WORK ITEM – Would you write out every record that follows exactly, with the pictures left out?

(Collected data entries)
>>>>>

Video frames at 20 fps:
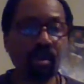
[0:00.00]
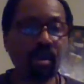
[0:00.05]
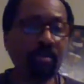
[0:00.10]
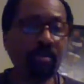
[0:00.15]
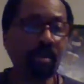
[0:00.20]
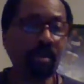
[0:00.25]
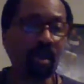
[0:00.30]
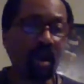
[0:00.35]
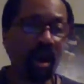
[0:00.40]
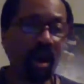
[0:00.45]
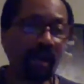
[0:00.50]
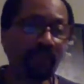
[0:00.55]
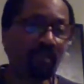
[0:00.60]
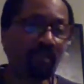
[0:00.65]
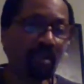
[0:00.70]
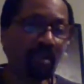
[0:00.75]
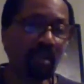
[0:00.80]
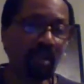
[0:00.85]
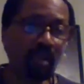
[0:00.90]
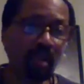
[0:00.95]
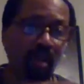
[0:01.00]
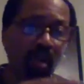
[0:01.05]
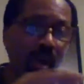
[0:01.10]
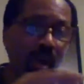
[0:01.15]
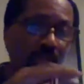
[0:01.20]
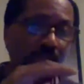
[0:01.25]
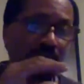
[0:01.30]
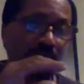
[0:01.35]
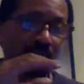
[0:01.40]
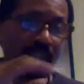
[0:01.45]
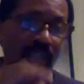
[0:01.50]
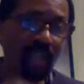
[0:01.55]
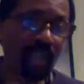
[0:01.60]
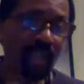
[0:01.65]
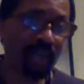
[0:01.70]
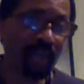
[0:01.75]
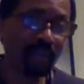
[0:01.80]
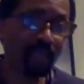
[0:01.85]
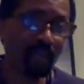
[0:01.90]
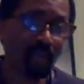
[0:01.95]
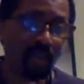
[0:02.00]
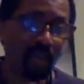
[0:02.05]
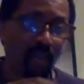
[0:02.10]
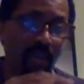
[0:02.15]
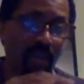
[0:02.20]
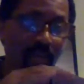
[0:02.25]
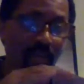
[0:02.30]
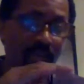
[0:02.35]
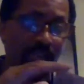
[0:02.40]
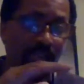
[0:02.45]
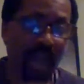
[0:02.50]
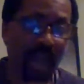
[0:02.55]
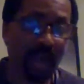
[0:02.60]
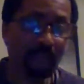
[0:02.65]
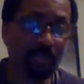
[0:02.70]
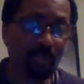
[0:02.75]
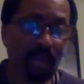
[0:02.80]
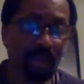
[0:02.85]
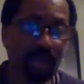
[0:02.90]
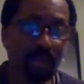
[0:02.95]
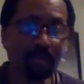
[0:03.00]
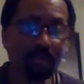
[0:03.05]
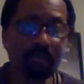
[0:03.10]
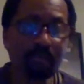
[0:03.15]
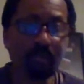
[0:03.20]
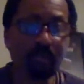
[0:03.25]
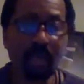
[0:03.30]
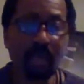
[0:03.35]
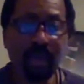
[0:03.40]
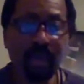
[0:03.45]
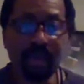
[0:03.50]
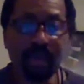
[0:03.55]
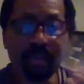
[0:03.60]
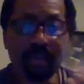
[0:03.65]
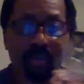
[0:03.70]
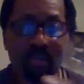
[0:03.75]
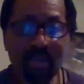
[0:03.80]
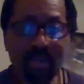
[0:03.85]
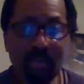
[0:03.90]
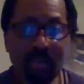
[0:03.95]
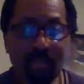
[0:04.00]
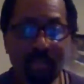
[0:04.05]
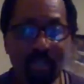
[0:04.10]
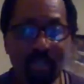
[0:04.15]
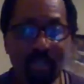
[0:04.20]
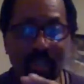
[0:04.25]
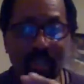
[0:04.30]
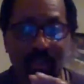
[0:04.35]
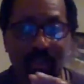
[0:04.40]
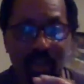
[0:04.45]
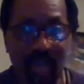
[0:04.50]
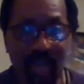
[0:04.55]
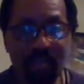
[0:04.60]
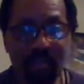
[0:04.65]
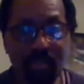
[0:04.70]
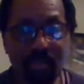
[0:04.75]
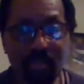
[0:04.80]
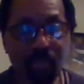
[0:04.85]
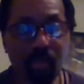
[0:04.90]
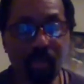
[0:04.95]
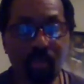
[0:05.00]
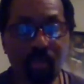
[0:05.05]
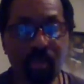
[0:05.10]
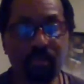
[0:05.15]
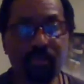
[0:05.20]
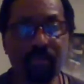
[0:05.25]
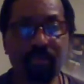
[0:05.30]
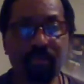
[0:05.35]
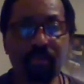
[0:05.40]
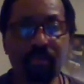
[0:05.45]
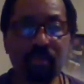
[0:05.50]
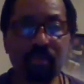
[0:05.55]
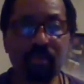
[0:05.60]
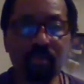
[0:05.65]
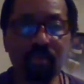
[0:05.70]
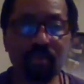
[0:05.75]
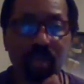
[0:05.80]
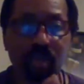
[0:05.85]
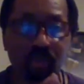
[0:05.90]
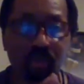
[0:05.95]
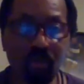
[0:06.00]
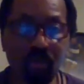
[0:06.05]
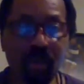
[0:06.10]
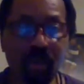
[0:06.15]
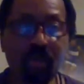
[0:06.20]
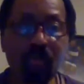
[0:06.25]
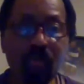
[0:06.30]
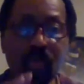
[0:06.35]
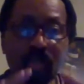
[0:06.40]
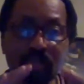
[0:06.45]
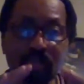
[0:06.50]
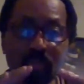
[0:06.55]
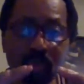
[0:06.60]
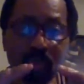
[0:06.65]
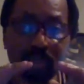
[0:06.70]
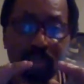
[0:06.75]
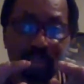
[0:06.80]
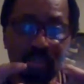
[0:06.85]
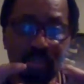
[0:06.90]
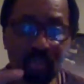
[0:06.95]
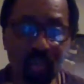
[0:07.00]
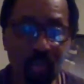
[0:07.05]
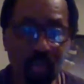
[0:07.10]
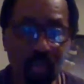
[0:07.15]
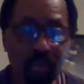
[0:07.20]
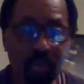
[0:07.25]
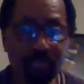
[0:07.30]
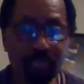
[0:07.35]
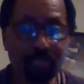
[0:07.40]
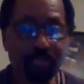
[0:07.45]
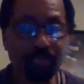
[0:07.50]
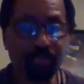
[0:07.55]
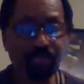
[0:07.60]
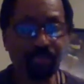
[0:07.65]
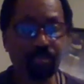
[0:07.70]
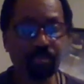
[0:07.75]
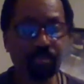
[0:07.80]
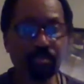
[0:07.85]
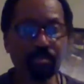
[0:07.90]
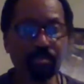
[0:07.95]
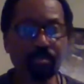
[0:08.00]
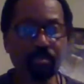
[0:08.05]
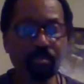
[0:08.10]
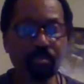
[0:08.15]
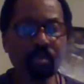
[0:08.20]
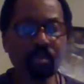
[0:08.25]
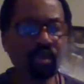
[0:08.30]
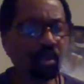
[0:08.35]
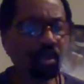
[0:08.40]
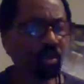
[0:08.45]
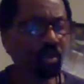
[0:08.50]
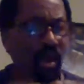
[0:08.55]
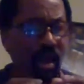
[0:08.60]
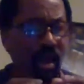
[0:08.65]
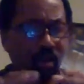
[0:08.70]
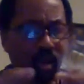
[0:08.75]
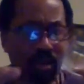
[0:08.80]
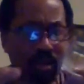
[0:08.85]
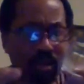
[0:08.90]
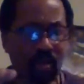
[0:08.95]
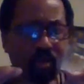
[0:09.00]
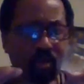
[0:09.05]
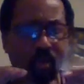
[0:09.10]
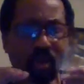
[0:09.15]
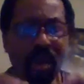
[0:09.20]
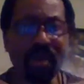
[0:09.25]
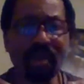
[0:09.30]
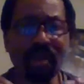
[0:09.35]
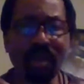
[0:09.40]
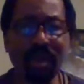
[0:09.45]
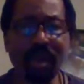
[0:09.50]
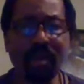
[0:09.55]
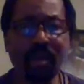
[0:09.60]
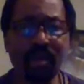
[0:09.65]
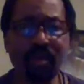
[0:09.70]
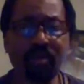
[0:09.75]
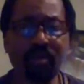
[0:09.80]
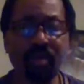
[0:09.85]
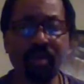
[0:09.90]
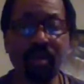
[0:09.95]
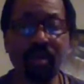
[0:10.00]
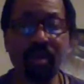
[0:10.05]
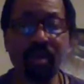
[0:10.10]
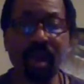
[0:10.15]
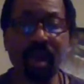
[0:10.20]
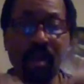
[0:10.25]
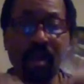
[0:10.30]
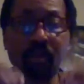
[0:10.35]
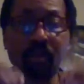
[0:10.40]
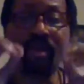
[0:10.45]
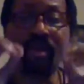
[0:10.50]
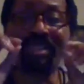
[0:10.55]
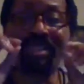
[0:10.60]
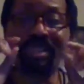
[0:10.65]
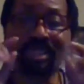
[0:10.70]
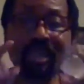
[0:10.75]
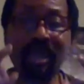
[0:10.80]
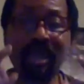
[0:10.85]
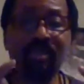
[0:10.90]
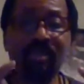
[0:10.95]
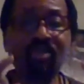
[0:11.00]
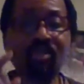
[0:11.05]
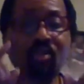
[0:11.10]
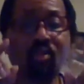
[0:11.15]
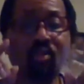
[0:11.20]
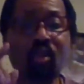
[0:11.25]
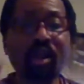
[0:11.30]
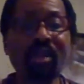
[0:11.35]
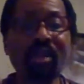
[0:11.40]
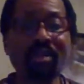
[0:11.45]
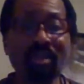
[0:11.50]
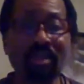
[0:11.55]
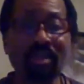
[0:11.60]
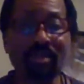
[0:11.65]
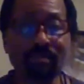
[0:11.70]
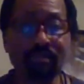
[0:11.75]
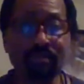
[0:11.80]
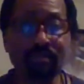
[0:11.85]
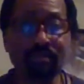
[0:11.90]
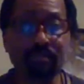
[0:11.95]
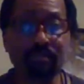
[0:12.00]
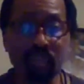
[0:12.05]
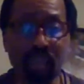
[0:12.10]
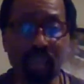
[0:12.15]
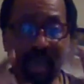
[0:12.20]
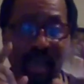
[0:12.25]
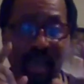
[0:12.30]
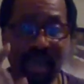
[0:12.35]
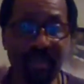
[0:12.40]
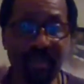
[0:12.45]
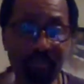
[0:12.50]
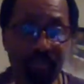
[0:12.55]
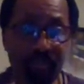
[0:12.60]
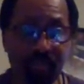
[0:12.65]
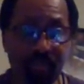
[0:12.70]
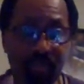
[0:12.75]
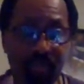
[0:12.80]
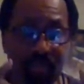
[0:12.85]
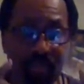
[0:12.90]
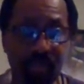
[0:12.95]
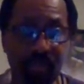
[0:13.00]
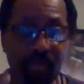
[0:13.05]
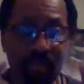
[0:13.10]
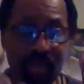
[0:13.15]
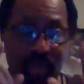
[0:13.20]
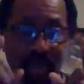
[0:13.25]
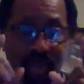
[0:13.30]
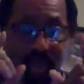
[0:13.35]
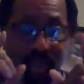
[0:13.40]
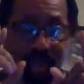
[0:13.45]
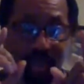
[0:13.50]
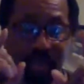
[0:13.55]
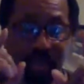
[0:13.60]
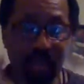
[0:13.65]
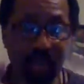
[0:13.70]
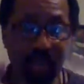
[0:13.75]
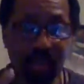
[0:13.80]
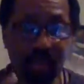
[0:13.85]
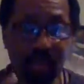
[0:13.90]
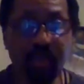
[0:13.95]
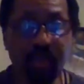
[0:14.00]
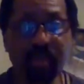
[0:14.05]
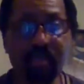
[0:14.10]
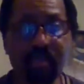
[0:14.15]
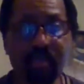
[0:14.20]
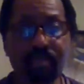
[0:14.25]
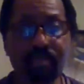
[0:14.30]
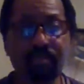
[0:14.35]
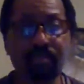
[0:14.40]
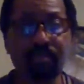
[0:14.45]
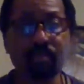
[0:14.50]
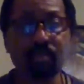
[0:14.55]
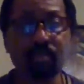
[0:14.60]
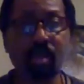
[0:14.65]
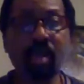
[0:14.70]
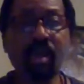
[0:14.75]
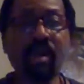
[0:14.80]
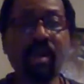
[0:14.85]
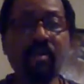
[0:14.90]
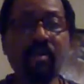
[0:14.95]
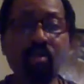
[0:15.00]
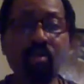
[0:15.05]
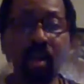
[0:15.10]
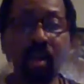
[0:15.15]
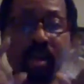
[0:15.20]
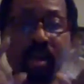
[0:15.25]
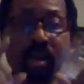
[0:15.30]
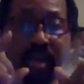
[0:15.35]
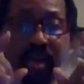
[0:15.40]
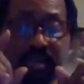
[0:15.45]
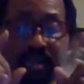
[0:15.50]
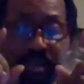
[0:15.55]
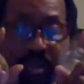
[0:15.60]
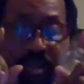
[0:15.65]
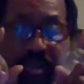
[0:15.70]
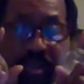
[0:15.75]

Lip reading: But often we don't always give admin and the TBC tech support their credit, which is due. So what I want to do right now, I want to say directly to TBC administration as well as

<<<<<

RESULT –
Video frames at 20 fps:
[0:00.00]
[0:00.05]
[0:00.10]
[0:00.15]
[0:00.20]
[0:00.25]
[0:00.30]
[0:00.35]
[0:00.40]
[0:00.45]
[0:00.50]
[0:00.55]
[0:00.60]
[0:00.65]
[0:00.70]
[0:00.75]
[0:00.80]
[0:00.85]
[0:00.90]
[0:00.95]
[0:01.00]
[0:01.05]
[0:01.10]
[0:01.15]
[0:01.20]
[0:01.25]
[0:01.30]
[0:01.35]
[0:01.40]
[0:01.45]
[0:01.50]
[0:01.55]
[0:01.60]
[0:01.65]
[0:01.70]
[0:01.75]
[0:01.80]
[0:01.85]
[0:01.90]
[0:01.95]
[0:02.00]
[0:02.05]
[0:02.10]
[0:02.15]
[0:02.20]
[0:02.25]
[0:02.30]
[0:02.35]
[0:02.40]
[0:02.45]
[0:02.50]
[0:02.55]
[0:02.60]
[0:02.65]
[0:02.70]
[0:02.75]
[0:02.80]
[0:02.85]
[0:02.90]
[0:02.95]
[0:03.00]
[0:03.05]
[0:03.10]
[0:03.15]
[0:03.20]
[0:03.25]
[0:03.30]
[0:03.35]
[0:03.40]
[0:03.45]
[0:03.50]
[0:03.55]
[0:03.60]
[0:03.65]
[0:03.70]
[0:03.75]
[0:03.80]
[0:03.85]
[0:03.90]
[0:03.95]
[0:04.00]
[0:04.05]
[0:04.10]
[0:04.15]
[0:04.20]
[0:04.25]
[0:04.30]
[0:04.35]
[0:04.40]
[0:04.45]
[0:04.50]
[0:04.55]
[0:04.60]
[0:04.65]
[0:04.70]
[0:04.75]
[0:04.80]
[0:04.85]
[0:04.90]
[0:04.95]
[0:05.00]
[0:05.05]
[0:05.10]
[0:05.15]
[0:05.20]
[0:05.25]
[0:05.30]
[0:05.35]
[0:05.40]
[0:05.45]
[0:05.50]
[0:05.55]
[0:05.60]
[0:05.65]
[0:05.70]
[0:05.75]
[0:05.80]
[0:05.85]
[0:05.90]
[0:05.95]
[0:06.00]
[0:06.05]
[0:06.10]
[0:06.15]
[0:06.20]
[0:06.25]
[0:06.30]
[0:06.35]
[0:06.40]
[0:06.45]
[0:06.50]
[0:06.55]
[0:06.60]
[0:06.65]
[0:06.70]
[0:06.75]
[0:06.80]
[0:06.85]
[0:06.90]
[0:06.95]
[0:07.00]
[0:07.05]
[0:07.10]
[0:07.15]
[0:07.20]
[0:07.25]
[0:07.30]
[0:07.35]
[0:07.40]
[0:07.45]
[0:07.50]
[0:07.55]
[0:07.60]
[0:07.65]
[0:07.70]
[0:07.75]
[0:07.80]
[0:07.85]
[0:07.90]
[0:07.95]
[0:08.00]
[0:08.05]
[0:08.10]
[0:08.15]
[0:08.20]
[0:08.25]
[0:08.30]
[0:08.35]
[0:08.40]
[0:08.45]
[0:08.50]
[0:08.55]
[0:08.60]
[0:08.65]
[0:08.70]
[0:08.75]
[0:08.80]
[0:08.85]
[0:08.90]
[0:08.95]
[0:09.00]
[0:09.05]
[0:09.10]
[0:09.15]
[0:09.20]
[0:09.25]
[0:09.30]
[0:09.35]
[0:09.40]
[0:09.45]
[0:09.50]
[0:09.55]
[0:09.60]
[0:09.65]
[0:09.70]
[0:09.75]
[0:09.80]
[0:09.85]
[0:09.90]
[0:09.95]
[0:10.00]
[0:10.05]
[0:10.10]
[0:10.15]
[0:10.20]
[0:10.25]
[0:10.30]
[0:10.35]
[0:10.40]
[0:10.45]
[0:10.50]
[0:10.55]
[0:10.60]
[0:10.65]
[0:10.70]
[0:10.75]
[0:10.80]
[0:10.85]
[0:10.90]
[0:10.95]
[0:11.00]
[0:11.05]
[0:11.10]
[0:11.15]
[0:11.20]
[0:11.25]
[0:11.30]
[0:11.35]
[0:11.40]
[0:11.45]
[0:11.50]
[0:11.55]
[0:11.60]
[0:11.65]
[0:11.70]
[0:11.75]
[0:11.80]
[0:11.85]
[0:11.90]
[0:11.95]
[0:12.00]
[0:12.05]
[0:12.10]
[0:12.15]
[0:12.20]
[0:12.25]
[0:12.30]
[0:12.35]
[0:12.40]
[0:12.45]
[0:12.50]
[0:12.55]
[0:12.60]
[0:12.65]
[0:12.70]
[0:12.75]
[0:12.80]
[0:12.85]
[0:12.90]
[0:12.95]
[0:13.00]
[0:13.05]
[0:13.10]
[0:13.15]
[0:13.20]
[0:13.25]
[0:13.30]
[0:13.35]
[0:13.40]
[0:13.45]
[0:13.50]
[0:13.55]
[0:13.60]
[0:13.65]
[0:13.70]
[0:13.75]
[0:13.80]
[0:13.85]
[0:13.90]
[0:13.95]
[0:14.00]
[0:14.05]
[0:14.10]
[0:14.15]
[0:14.20]
[0:14.25]
[0:14.30]
[0:14.35]
[0:14.40]
[0:14.45]
[0:14.50]
[0:14.55]
[0:14.60]
[0:14.65]
[0:14.70]
[0:14.75]
[0:14.80]
[0:14.85]
[0:14.90]
[0:14.95]
[0:15.00]
[0:15.05]
[0:15.10]
[0:15.15]
[0:15.20]
[0:15.25]
[0:15.30]
[0:15.35]
[0:15.40]
[0:15.45]
[0:15.50]
[0:15.55]
[0:15.60]
[0:15.65]
[0:15.70]
[0:15.75]

Lip reading: But often we don't always give admin and the TBC tech support their credit, which is due. So what I want to do right now, I want to say directly to TBC administration as well as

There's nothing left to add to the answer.